According to this article published in The Huffington Post last week, 58 of 124 D.C. pubic schools are losing their librarians this school year—up from 34 last year. The article begins by describing the accomplishments of one of the school librarians who will not be back:
When Marla McGuire was hired as a librarian at Cleveland Elementary School in the District of Columbia some four years ago, she was first librarian at the school in eight years. McGuire worked to raise $50,000 for new materials, collaborated with other teachers to create an outdoor classroom and encouraged parents to read with their children.
“I really tried to embed myself in the school community,” McGuire told The Huffington Post. “I wanted to focus on a love of learning and really get a spark going.”

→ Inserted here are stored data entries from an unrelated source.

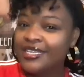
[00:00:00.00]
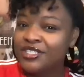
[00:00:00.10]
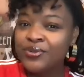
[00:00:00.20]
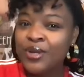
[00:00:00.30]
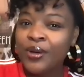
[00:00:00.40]
As
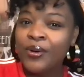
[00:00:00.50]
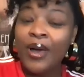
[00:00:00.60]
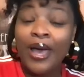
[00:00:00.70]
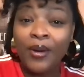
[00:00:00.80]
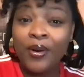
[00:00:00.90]
you
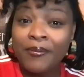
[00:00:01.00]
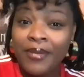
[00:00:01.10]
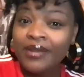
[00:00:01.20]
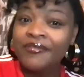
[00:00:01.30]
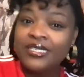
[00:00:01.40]
know, our
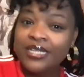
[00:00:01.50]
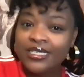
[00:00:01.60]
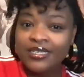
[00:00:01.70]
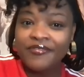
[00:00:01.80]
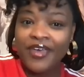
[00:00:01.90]

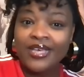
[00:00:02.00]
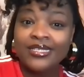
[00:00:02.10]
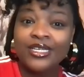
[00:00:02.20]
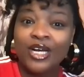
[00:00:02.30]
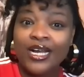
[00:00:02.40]
manifestation
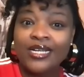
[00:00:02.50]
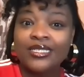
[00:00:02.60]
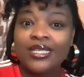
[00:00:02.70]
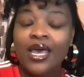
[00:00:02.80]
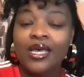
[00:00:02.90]
fast
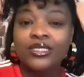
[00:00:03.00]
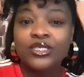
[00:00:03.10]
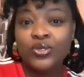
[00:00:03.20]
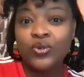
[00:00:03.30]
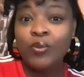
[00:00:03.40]
starts
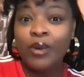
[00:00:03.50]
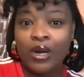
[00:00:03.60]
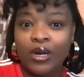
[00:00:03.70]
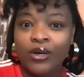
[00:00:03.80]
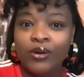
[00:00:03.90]

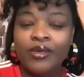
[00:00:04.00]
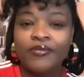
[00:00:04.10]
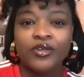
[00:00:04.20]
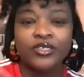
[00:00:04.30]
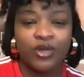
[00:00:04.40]
tomorrow if
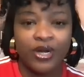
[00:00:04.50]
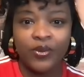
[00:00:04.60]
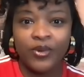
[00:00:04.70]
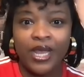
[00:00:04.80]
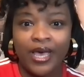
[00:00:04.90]
you're
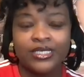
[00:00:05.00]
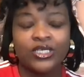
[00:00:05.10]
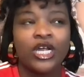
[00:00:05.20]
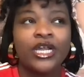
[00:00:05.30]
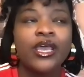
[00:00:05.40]
starting when I
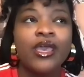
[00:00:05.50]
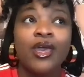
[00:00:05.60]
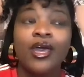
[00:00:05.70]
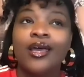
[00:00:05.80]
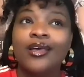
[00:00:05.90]
start.
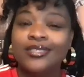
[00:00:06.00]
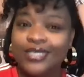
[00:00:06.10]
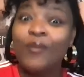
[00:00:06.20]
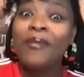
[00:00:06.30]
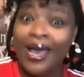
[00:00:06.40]

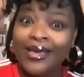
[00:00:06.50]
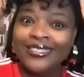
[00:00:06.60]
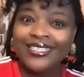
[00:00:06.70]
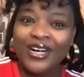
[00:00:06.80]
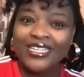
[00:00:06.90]
So mine
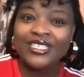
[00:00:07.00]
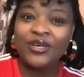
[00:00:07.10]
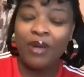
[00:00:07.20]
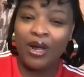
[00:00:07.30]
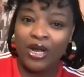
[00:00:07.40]
starts
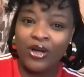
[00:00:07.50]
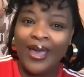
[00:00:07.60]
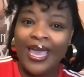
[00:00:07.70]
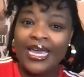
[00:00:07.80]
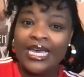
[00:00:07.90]
tomorrow.
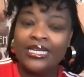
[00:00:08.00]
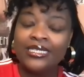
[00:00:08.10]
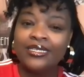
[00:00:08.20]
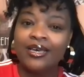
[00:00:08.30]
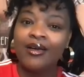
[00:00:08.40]

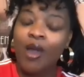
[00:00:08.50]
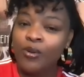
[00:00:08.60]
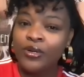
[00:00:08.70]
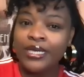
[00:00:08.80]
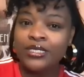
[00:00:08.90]
And a
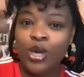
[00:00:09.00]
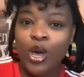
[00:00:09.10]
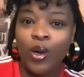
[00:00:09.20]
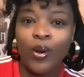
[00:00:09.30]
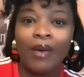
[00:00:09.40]
couple of days
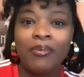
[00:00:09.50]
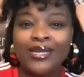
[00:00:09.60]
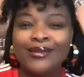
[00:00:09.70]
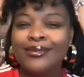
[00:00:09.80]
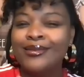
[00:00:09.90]
ago, I made
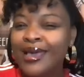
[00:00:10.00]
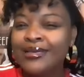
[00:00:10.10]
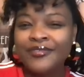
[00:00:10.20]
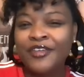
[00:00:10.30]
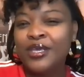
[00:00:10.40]
a
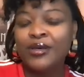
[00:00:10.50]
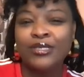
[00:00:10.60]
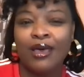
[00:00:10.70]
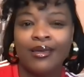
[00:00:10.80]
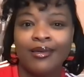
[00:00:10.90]
nice video
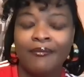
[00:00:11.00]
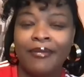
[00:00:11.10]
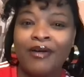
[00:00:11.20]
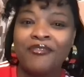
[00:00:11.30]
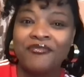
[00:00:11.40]
talking
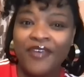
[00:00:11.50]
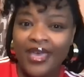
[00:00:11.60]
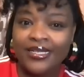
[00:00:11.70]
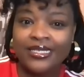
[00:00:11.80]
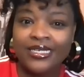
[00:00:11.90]
about
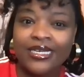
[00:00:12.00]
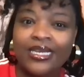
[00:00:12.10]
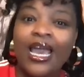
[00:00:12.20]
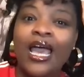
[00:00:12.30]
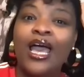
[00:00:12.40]

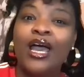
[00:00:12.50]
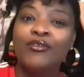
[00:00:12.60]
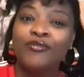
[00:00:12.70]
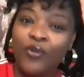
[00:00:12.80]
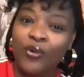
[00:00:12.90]
fasting
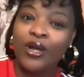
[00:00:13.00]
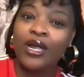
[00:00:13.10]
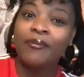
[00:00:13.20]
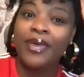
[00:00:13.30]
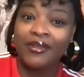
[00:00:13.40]

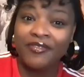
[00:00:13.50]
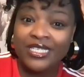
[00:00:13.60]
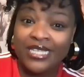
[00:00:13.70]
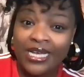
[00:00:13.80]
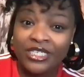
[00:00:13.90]
for
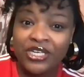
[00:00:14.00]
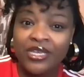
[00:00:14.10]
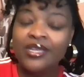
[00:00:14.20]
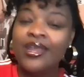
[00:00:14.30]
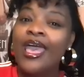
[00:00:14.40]

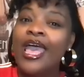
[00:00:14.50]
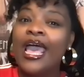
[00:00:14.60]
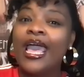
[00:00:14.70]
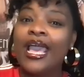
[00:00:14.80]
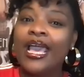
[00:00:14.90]
manifestation.
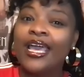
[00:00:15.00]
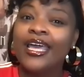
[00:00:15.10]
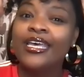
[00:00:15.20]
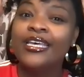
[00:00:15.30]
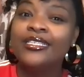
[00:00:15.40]

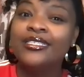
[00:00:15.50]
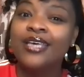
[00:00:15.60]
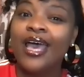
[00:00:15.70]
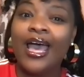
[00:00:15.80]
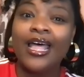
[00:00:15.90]
And
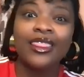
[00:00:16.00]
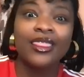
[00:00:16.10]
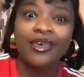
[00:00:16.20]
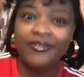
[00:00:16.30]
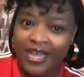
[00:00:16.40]
I
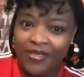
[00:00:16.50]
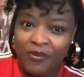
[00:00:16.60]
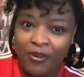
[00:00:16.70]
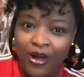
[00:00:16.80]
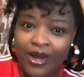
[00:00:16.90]
left out the
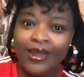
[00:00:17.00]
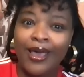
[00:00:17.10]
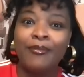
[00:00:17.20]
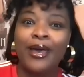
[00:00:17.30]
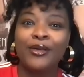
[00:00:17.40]
part
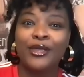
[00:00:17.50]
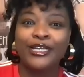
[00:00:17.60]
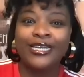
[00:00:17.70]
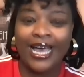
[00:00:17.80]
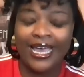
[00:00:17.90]
about your
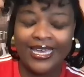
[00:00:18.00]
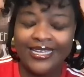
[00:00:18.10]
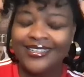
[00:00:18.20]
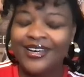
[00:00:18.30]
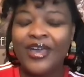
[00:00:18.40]
diet.
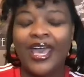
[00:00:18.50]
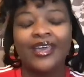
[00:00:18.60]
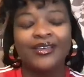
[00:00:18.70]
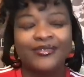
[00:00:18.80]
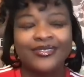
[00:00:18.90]

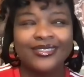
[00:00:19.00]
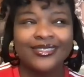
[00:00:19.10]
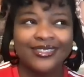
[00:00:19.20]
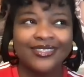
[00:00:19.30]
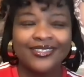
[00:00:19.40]
Okay.
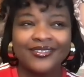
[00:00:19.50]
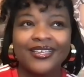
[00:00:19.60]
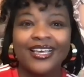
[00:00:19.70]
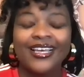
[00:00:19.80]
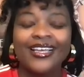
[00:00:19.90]

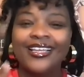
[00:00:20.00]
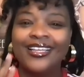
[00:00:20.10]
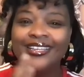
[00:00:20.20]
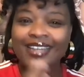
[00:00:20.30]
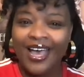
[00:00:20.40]

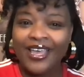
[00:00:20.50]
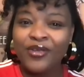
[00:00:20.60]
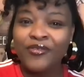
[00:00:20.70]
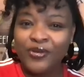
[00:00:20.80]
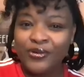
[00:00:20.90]
Not
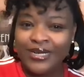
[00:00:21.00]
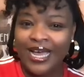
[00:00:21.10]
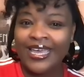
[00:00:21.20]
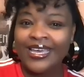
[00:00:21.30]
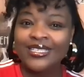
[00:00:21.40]
your food
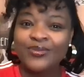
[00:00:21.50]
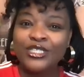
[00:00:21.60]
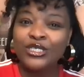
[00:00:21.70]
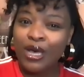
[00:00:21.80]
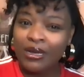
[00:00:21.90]
diet, because we
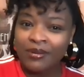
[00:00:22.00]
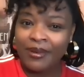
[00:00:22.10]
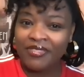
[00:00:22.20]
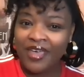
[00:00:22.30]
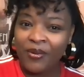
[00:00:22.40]
talked
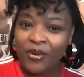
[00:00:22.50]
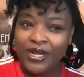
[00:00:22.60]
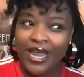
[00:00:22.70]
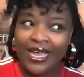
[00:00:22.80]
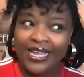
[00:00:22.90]
about that. We're
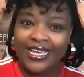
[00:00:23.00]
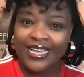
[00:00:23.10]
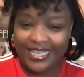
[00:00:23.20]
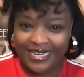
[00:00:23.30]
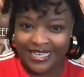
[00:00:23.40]
not
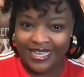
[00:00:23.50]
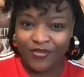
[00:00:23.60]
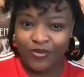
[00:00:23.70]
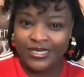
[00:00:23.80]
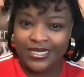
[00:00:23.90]
eating
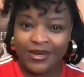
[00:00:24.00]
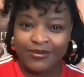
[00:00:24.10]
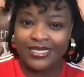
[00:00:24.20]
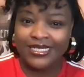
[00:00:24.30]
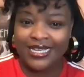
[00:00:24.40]
from
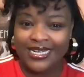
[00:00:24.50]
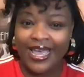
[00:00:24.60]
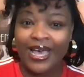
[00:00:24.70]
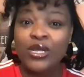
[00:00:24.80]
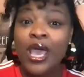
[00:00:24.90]
sunup to
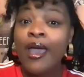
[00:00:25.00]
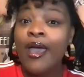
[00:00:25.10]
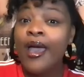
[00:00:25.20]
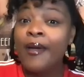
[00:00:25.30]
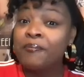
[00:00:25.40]
sundown,
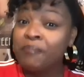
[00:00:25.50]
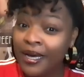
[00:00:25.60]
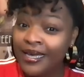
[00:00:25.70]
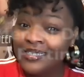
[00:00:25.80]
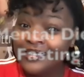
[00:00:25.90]

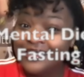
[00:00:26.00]
but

Soon, children who came to her knowing nothing about libraries — a student once asked her timidly how much it might cost to “rent” a book from the school’s collection — got excited about reading, she says.
I particularly want to draw your attention to the last sentence in the first paragraph, where we learn that one of Ms McGuire’s accomplishments was that she “encouraged parents to read with their children.”
I think this story demonstrates that as a city, (and it’s not just this city that has this problem) we aren’t really thinking through what resources need to be in place in order to improve literacy rates. I don’t know how many kids developed a reading habit as a result of Ms McGuire’s efforts, or how many parents started reading to their children as a result of her encouragement, (and maybe we need to figure out how to document this better), but even if we’re talking about just a handful of families, it seems to me that as a matter of policy her position was probably a good investment.